> DATA FOR THIS TASK
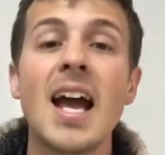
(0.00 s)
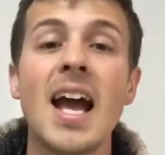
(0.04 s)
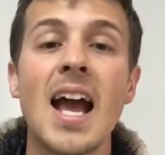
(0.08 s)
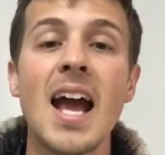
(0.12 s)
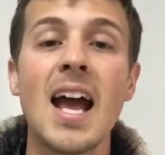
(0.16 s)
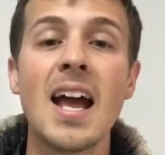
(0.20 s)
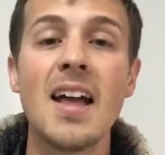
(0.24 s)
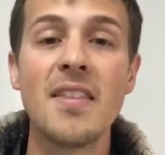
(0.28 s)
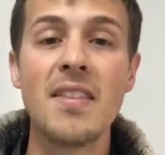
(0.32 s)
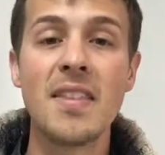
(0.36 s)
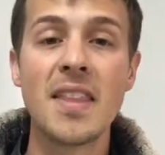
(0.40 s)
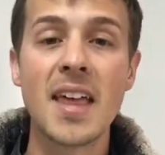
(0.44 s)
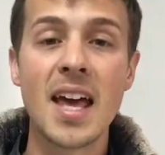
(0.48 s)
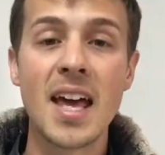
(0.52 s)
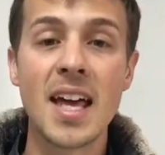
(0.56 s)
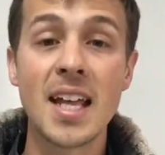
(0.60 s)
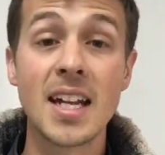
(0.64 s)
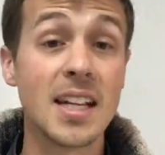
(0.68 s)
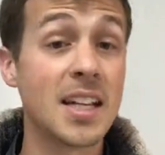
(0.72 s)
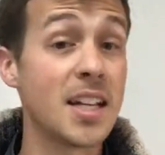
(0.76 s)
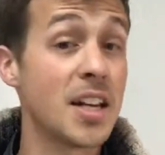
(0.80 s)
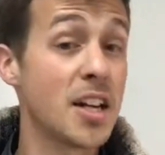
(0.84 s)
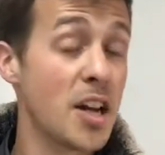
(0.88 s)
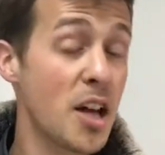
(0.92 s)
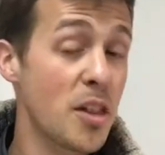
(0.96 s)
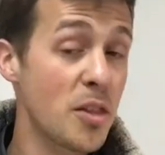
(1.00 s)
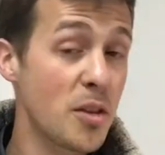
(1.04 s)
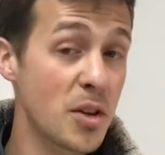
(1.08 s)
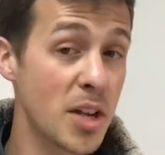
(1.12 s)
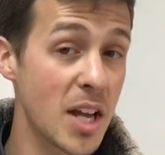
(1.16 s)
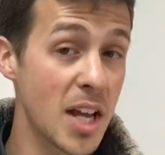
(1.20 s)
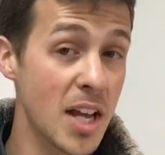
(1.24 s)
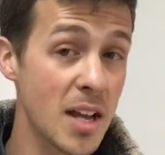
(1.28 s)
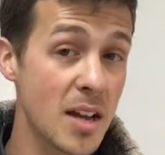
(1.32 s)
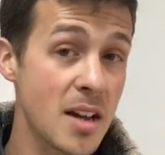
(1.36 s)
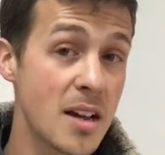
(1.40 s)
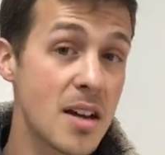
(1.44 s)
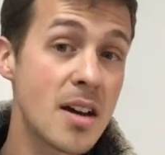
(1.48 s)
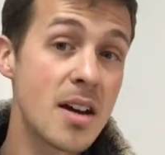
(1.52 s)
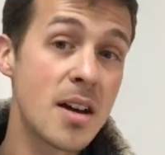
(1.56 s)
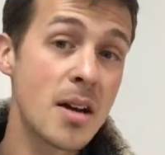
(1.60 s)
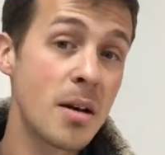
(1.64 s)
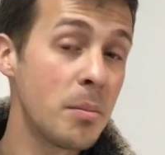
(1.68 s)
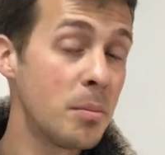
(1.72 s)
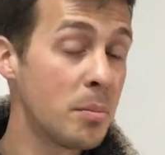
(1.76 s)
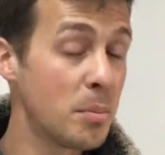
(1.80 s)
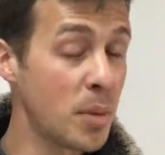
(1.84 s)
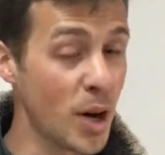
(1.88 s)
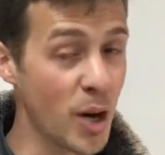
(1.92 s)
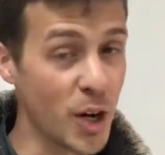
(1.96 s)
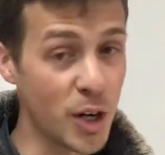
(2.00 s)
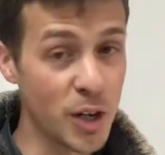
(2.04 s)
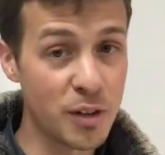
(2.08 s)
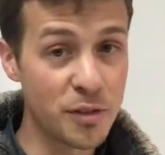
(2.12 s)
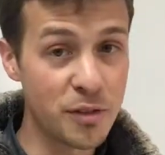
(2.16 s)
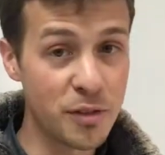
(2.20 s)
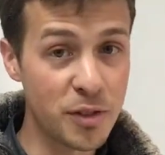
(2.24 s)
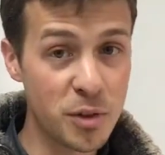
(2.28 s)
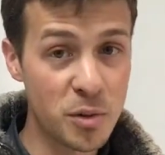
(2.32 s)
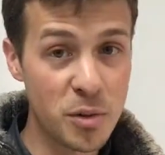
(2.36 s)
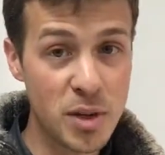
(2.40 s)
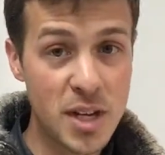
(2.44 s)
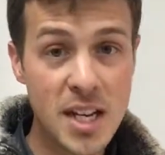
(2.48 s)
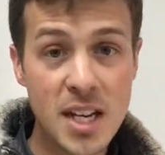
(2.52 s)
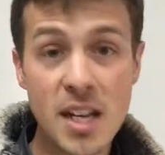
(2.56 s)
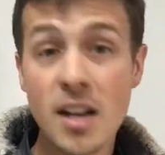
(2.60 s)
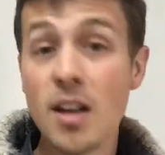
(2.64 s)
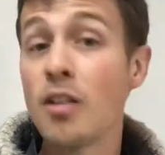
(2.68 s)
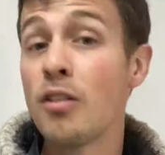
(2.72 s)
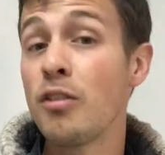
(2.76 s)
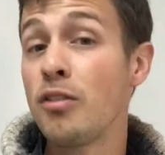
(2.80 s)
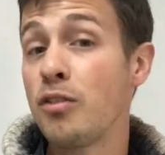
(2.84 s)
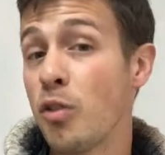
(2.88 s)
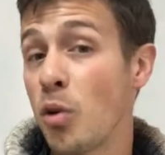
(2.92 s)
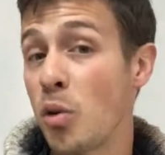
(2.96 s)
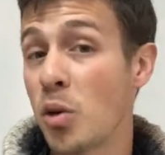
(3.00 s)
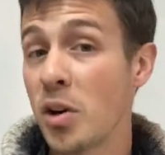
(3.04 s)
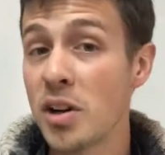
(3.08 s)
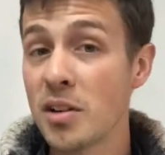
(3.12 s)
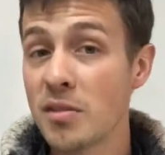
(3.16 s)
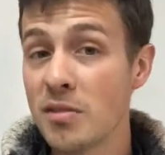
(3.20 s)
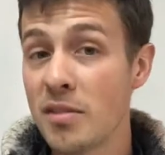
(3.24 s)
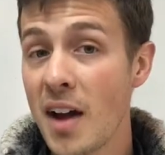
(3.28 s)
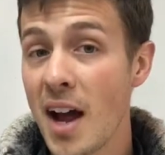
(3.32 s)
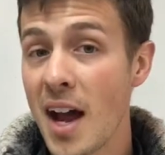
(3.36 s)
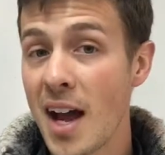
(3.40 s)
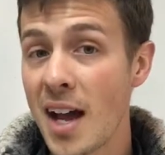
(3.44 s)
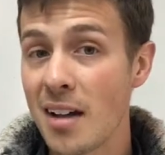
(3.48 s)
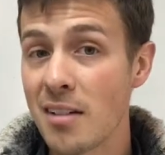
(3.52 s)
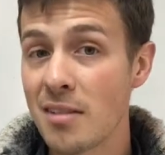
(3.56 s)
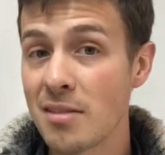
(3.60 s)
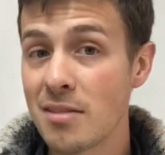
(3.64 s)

And then in another day, part of 3, 4, and 5.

> TASK
Could you reproduce the data above exactly, without its pictures?

> EXERCISE OUTPUT
(0.00 s)
(0.04 s)
(0.08 s)
(0.12 s)
(0.16 s)
(0.20 s)
(0.24 s)
(0.28 s)
(0.32 s)
(0.36 s)
(0.40 s)
(0.44 s)
(0.48 s)
(0.52 s)
(0.56 s)
(0.60 s)
(0.64 s)
(0.68 s)
(0.72 s)
(0.76 s)
(0.80 s)
(0.84 s)
(0.88 s)
(0.92 s)
(0.96 s)
(1.00 s)
(1.04 s)
(1.08 s)
(1.12 s)
(1.16 s)
(1.20 s)
(1.24 s)
(1.28 s)
(1.32 s)
(1.36 s)
(1.40 s)
(1.44 s)
(1.48 s)
(1.52 s)
(1.56 s)
(1.60 s)
(1.64 s)
(1.68 s)
(1.72 s)
(1.76 s)
(1.80 s)
(1.84 s)
(1.88 s)
(1.92 s)
(1.96 s)
(2.00 s)
(2.04 s)
(2.08 s)
(2.12 s)
(2.16 s)
(2.20 s)
(2.24 s)
(2.28 s)
(2.32 s)
(2.36 s)
(2.40 s)
(2.44 s)
(2.48 s)
(2.52 s)
(2.56 s)
(2.60 s)
(2.64 s)
(2.68 s)
(2.72 s)
(2.76 s)
(2.80 s)
(2.84 s)
(2.88 s)
(2.92 s)
(2.96 s)
(3.00 s)
(3.04 s)
(3.08 s)
(3.12 s)
(3.16 s)
(3.20 s)
(3.24 s)
(3.28 s)
(3.32 s)
(3.36 s)
(3.40 s)
(3.44 s)
(3.48 s)
(3.52 s)
(3.56 s)
(3.60 s)
(3.64 s)

And then in another day, part of 3, 4, and 5.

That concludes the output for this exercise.